Comme Rosemary ne savait pas quoi répondre, elle est rentrée chez elle et a posé la question à son père. Et elle a vu les poings de son père se fermer, ses sourcils se froncer et ses lèvres se pincer. Tout son corps témoignait du malaise provoqué par la question.
« Cette question est lourde de sens. Elle cache en fait un million de questions et autant d’idées préconçues », explique Rosemary.
Son père n’a pas entendu : « Papa, de quel pays viens-tu? ». Il a entendu une question qui l’avait toujours hanté et qui lui rappelait qu’il ne faisait pas partie de la communauté, qu’il n’était pas à sa place dans cette société.
Même si ses ancêtres sont arrivés au Canada en 1783, le père de Rosemary se faisait constamment demander de quel pays il venait en raison de la couleur de sa peau.
Rosemary attribue davantage ce comportement à l’ignorance qu’à la méchanceté. Elle estime que l’histoire des Noires et des Noirs canadiens n’occupe pas une place suffisamment grande dans notre mémoire collective ou nos programmes d’études, au point que les gens ne savent pas quel a été le rôle de cette population en Amérique du Nord, et encore moins au Canada, mise à part, peut-être, la question de l’esclavage, du chemin de fer clandestin et du mouvement des droits civiques.
« Que s’est-il passé entre 1834 et 1967? En fait, il s’est passé bien des choses. Mais qu’en sait-on? Quelle contribution les personnes d’origine africaine ont-elles faite depuis le début et continuent de faire encore aujourd’hui? »
L’ignorance de la réponse à cette question a poursuivi Rosemary tout au long de ses études où elle a toujours été la seule enfant de race noire de sa classe.

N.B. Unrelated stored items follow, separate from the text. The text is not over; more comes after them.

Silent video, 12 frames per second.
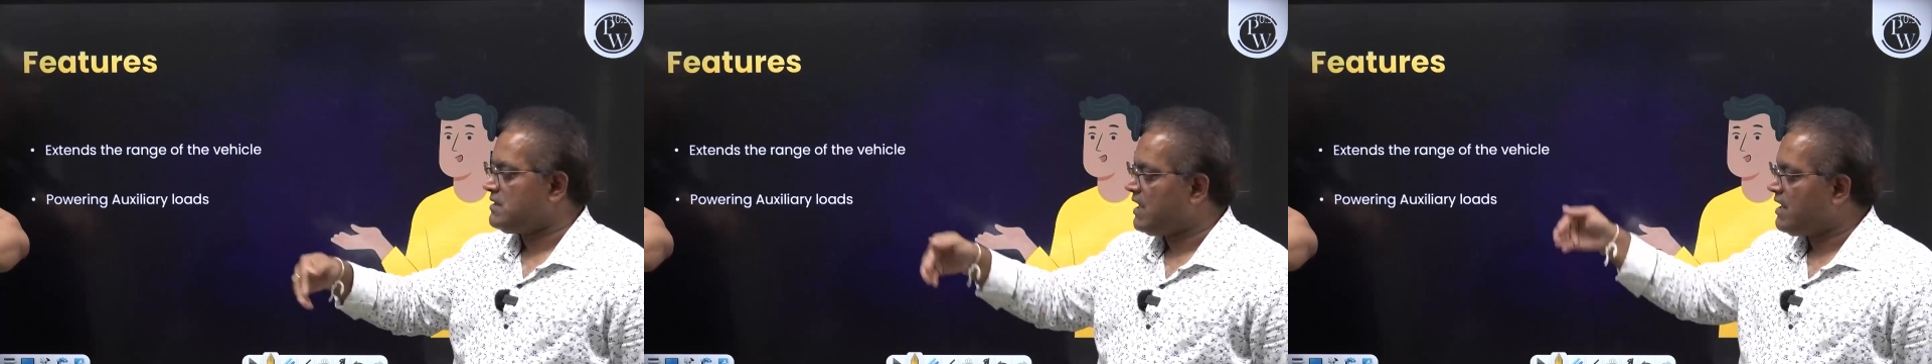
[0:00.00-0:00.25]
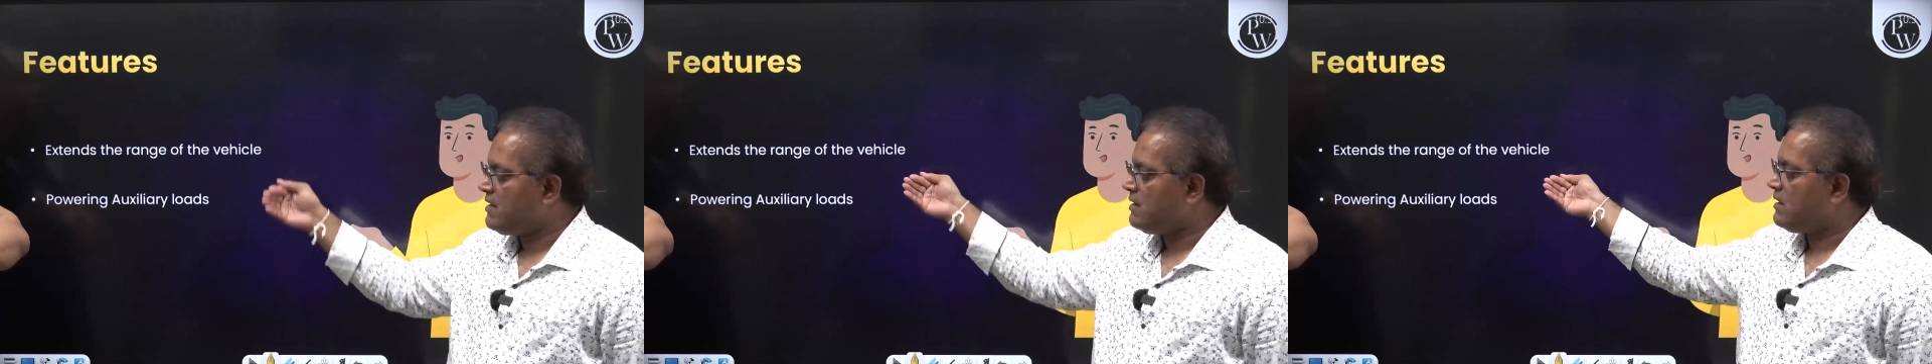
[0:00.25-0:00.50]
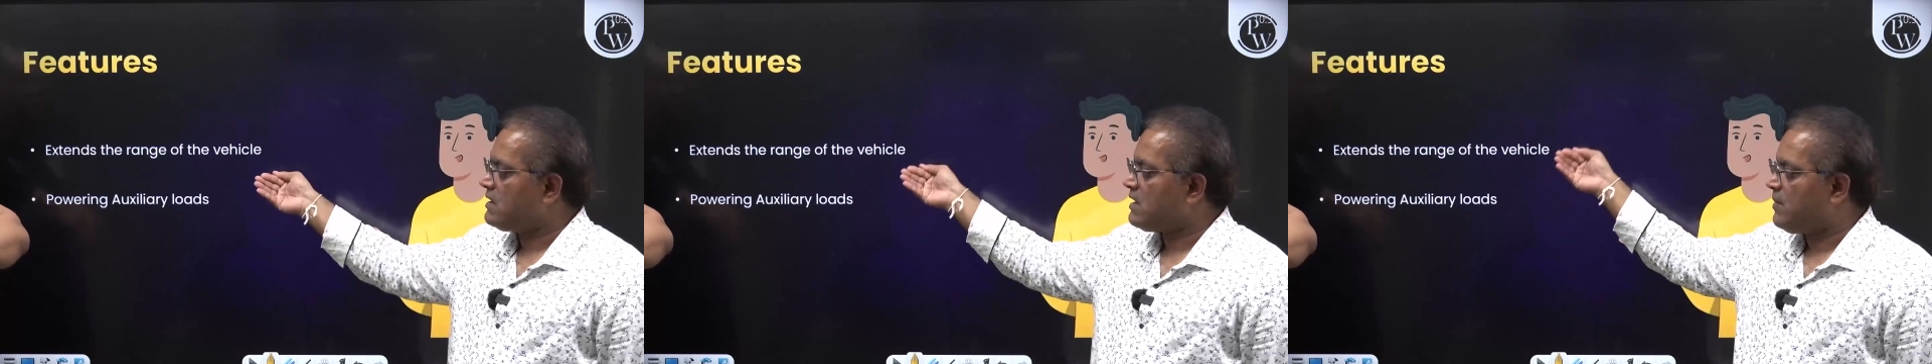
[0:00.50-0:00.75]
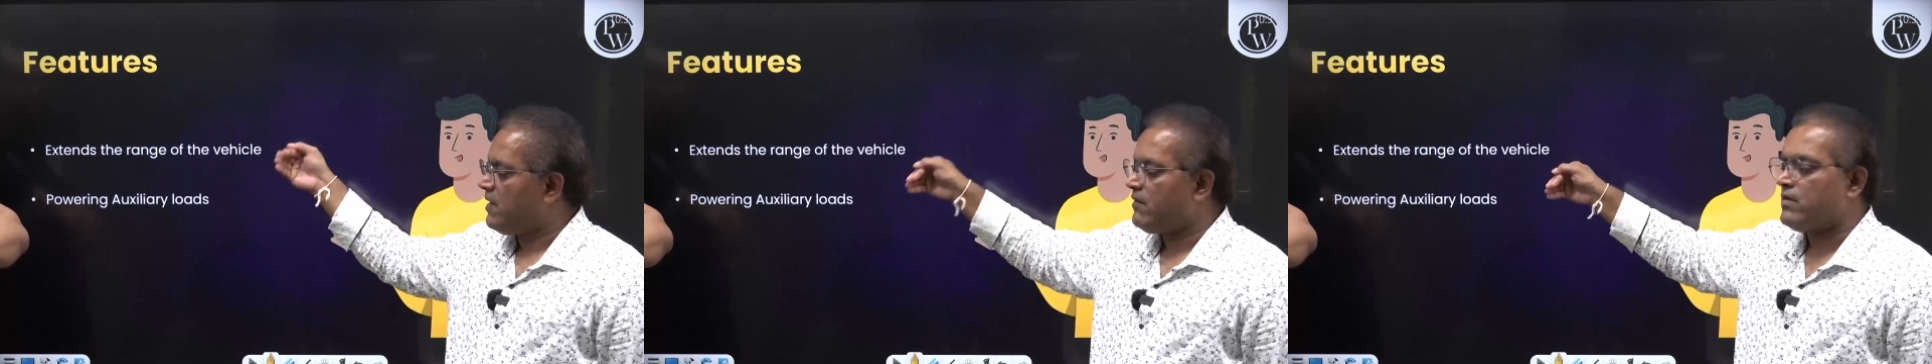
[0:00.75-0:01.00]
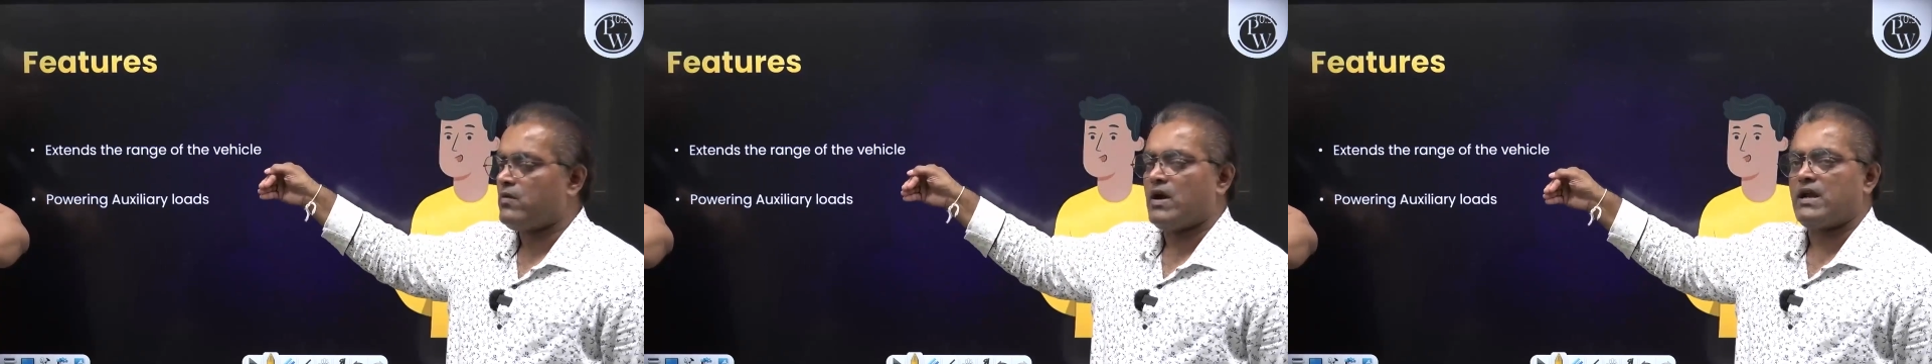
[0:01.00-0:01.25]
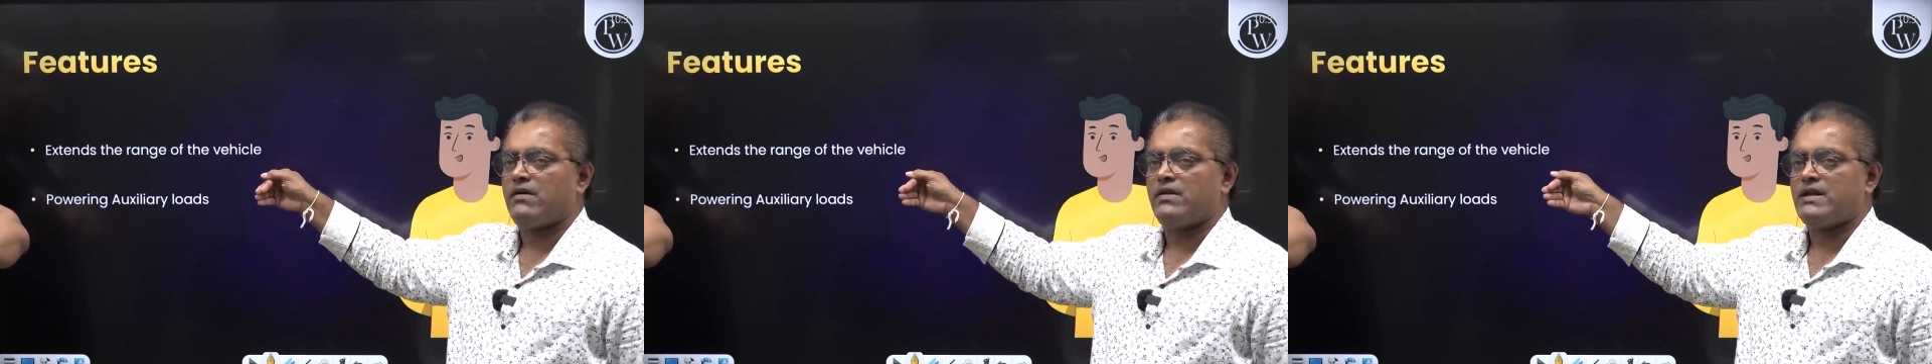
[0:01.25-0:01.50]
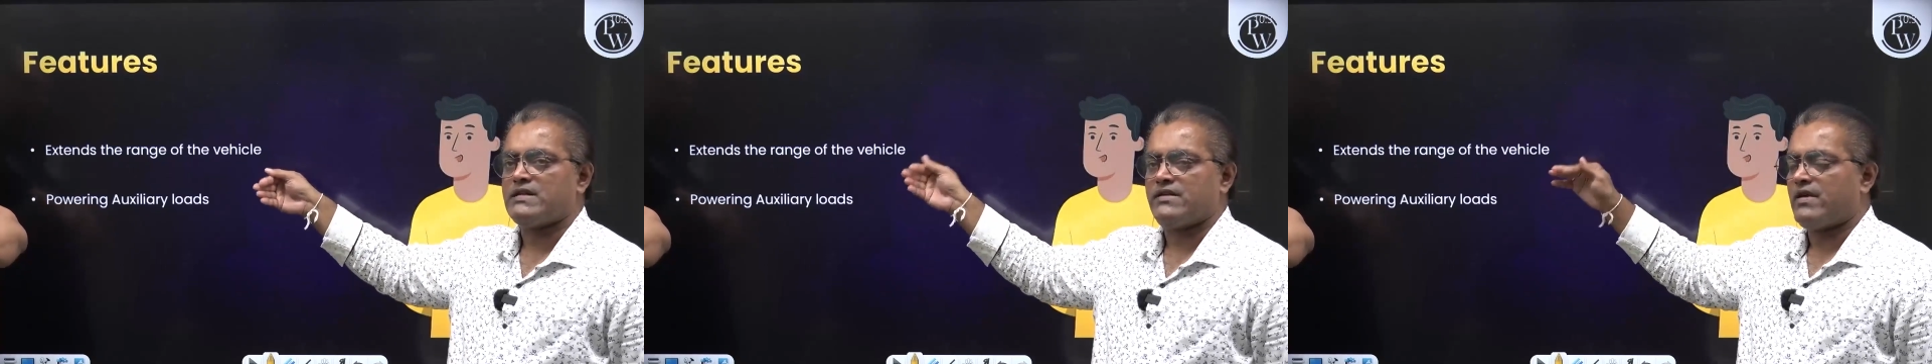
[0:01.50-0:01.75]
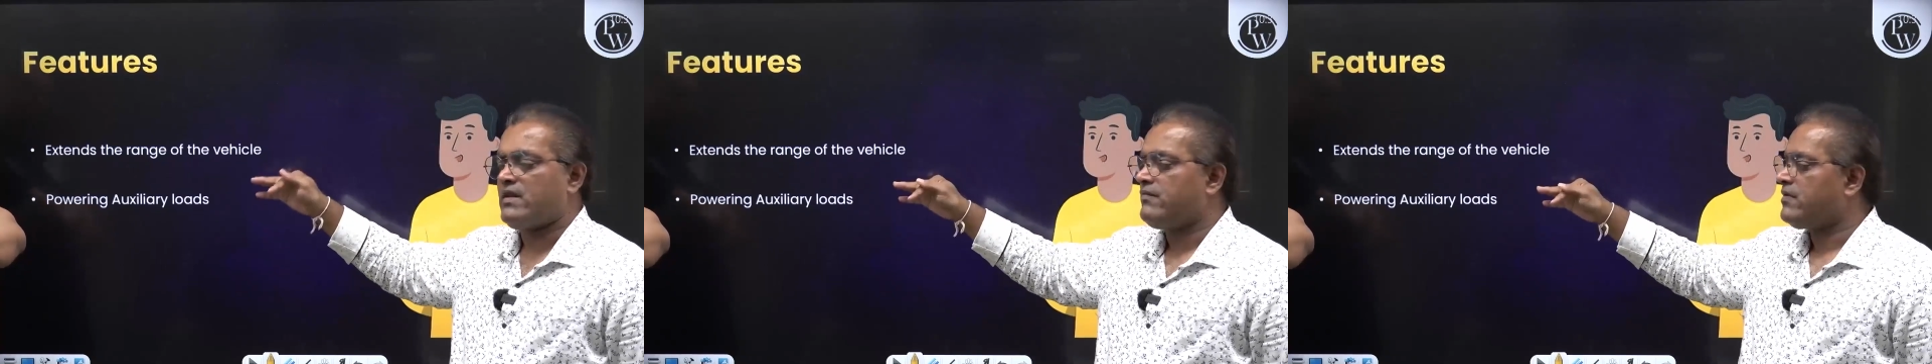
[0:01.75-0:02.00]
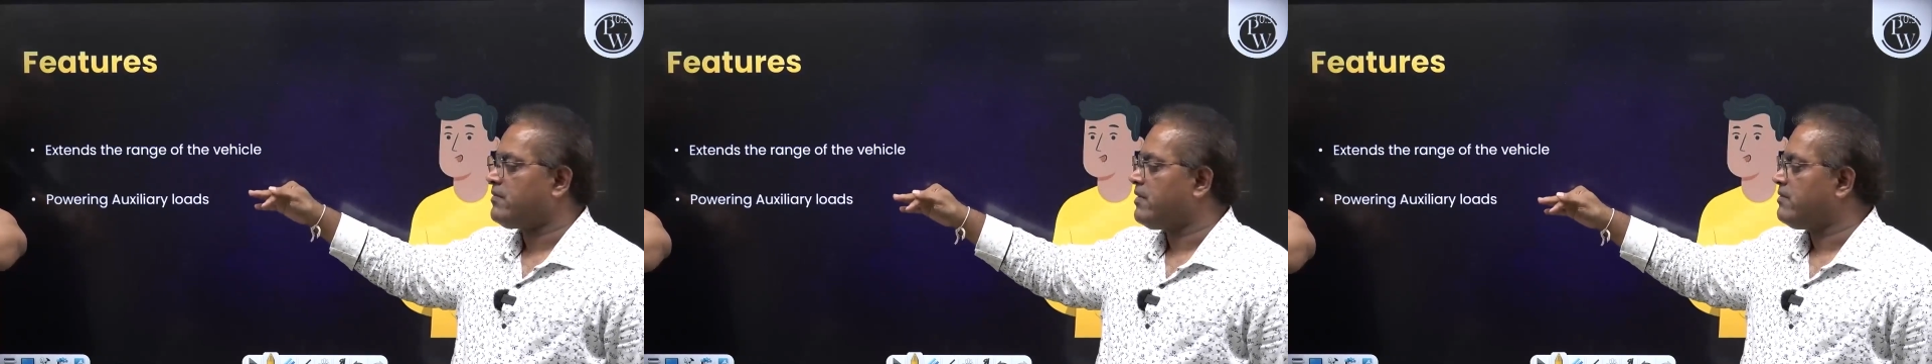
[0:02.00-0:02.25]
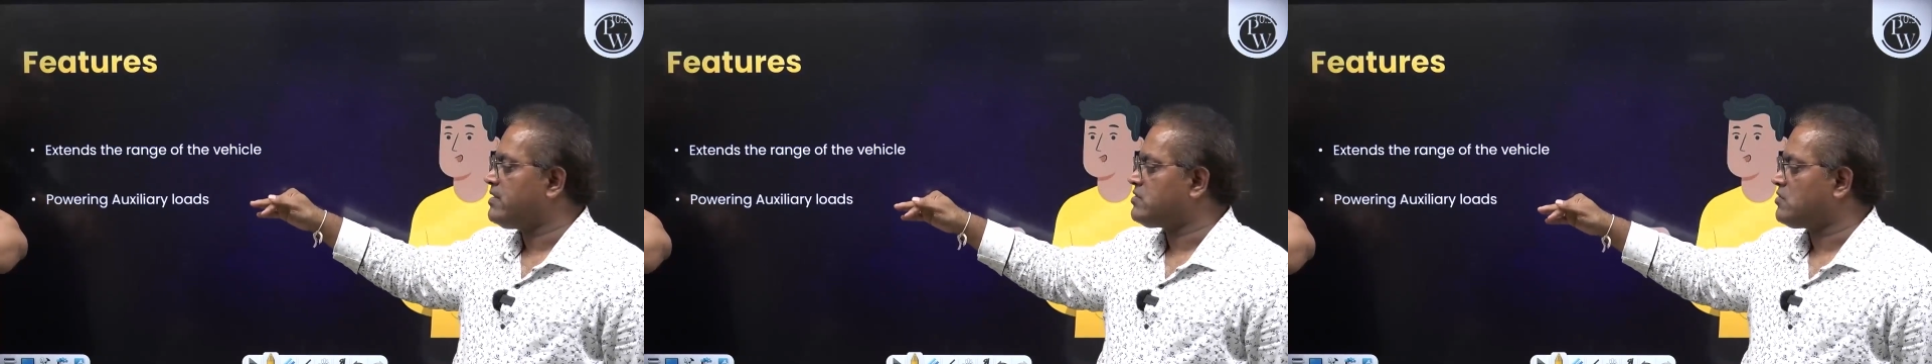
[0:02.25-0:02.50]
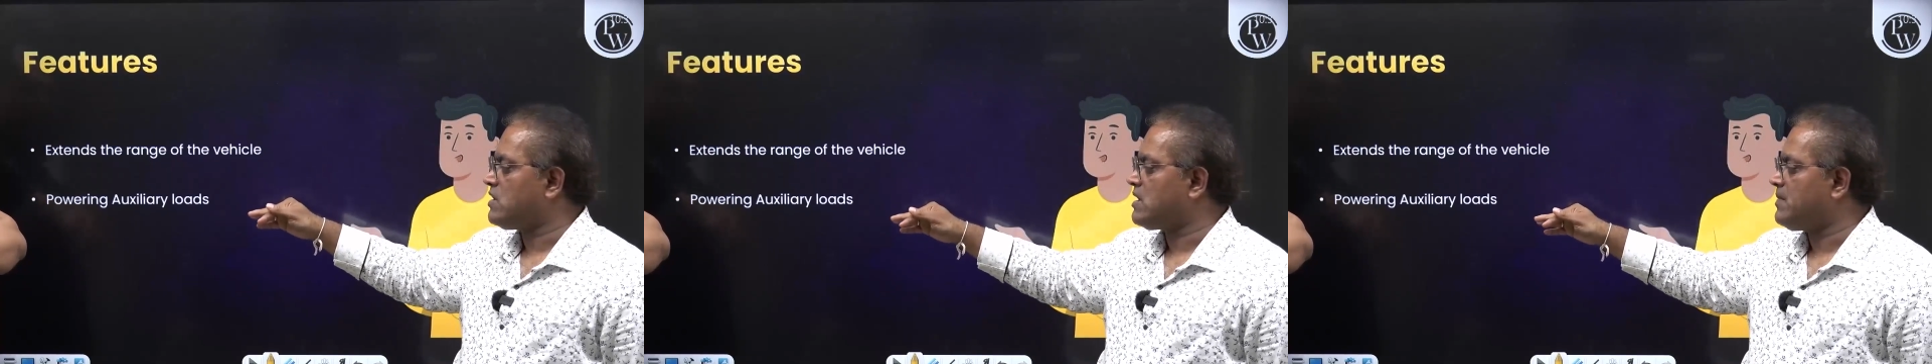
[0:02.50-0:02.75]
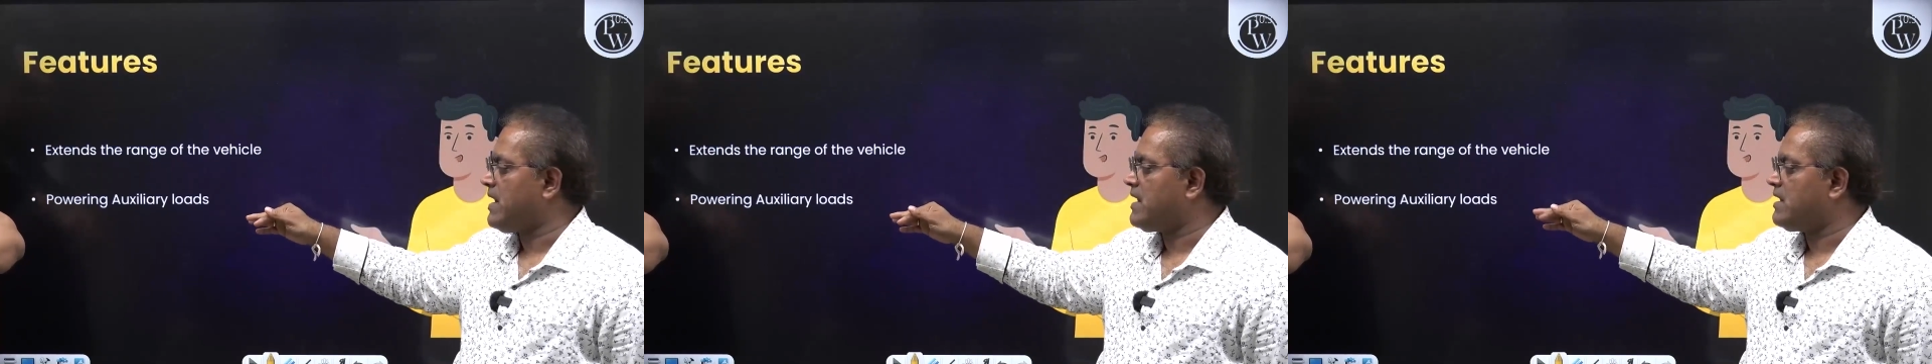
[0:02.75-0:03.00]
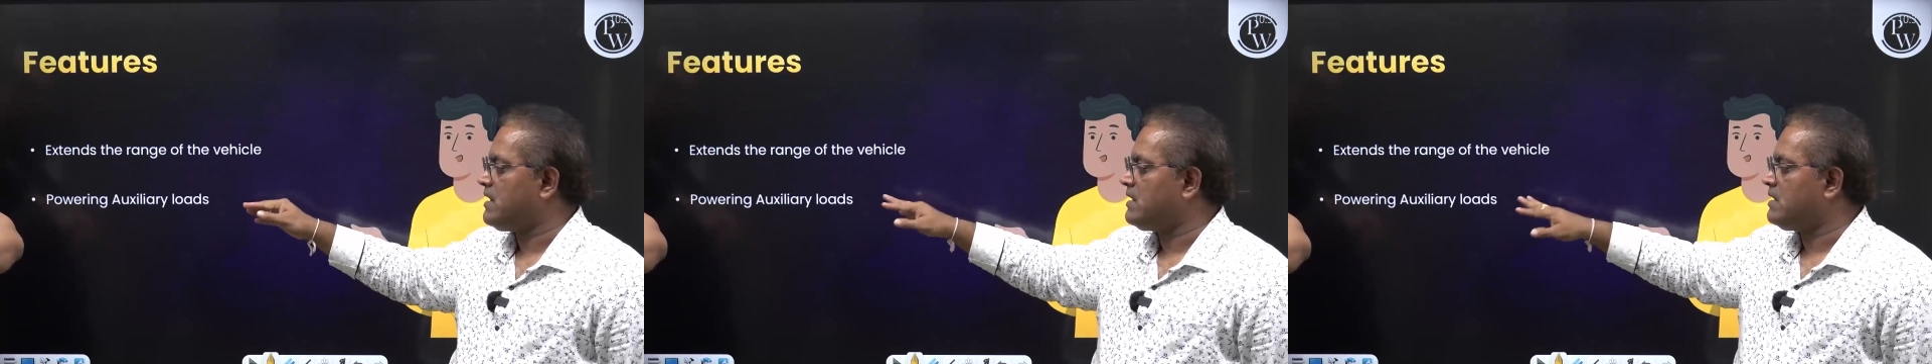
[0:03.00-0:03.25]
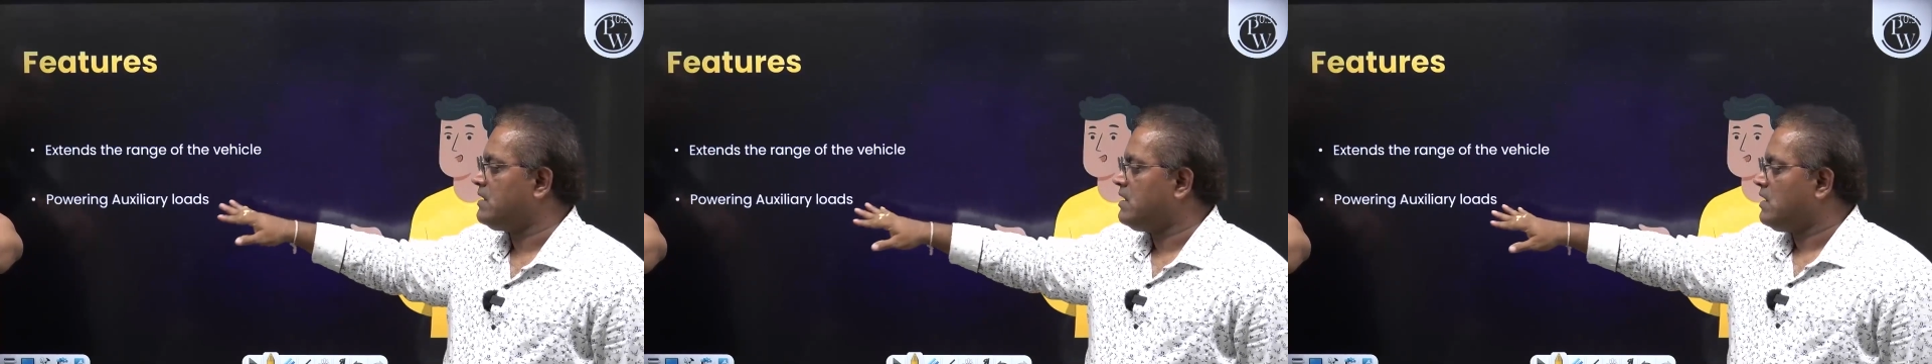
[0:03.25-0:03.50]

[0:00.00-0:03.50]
then the power whatever is available from the solar panel,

Pendant ses études secondaires, le conseiller en orientation lui avait dit que le seul métier auquel elle pouvait aspirer était celui de secrétaire : « rendre belles les choses que d’autres te donnent ». Elle a beaucoup de respect pour les secrétaires, mais ce n’était pas le métier qu’elle avait envie de faire. Elle voulait élaborer ses propres plans, mais le conseiller lui disait qu’en sa qualité de femme noire, elle n’avait pas d’autre débouché.
Elle a réussi à tracer son propre chemin vers le travail social, mais n’était quand même pas au bout de ses peines. Un employeur lui a dit explicitement que, lorsqu’il avait reçu sa candidature, il avait pensé qu’il rappelait une personne de race blanche. Rosemary a participé à l’entrevue en sachant très bien qu’elle perdait son temps.
« Dans l’esprit des gens, les aidants étaient forcément de race blanche et les bénéficiaires de l’aide, les autres, explique-t-elle. Et moi, je me présentais comme aidante. Je dérangeais un peu trop l’ordre établi. »
Ce baume que représente le Mois de l’histoire des Noirs et des Noires, depuis ses débuts à Toronto (où année après année tout était à refaire) jusqu’à aujourd’hui, ne guérit pas, mais il aide.
« D’une certaine manière, ajoute Rosemary Sadlier, les gens sont presque obligés de faire quelque chose pour marquer l’évènement. »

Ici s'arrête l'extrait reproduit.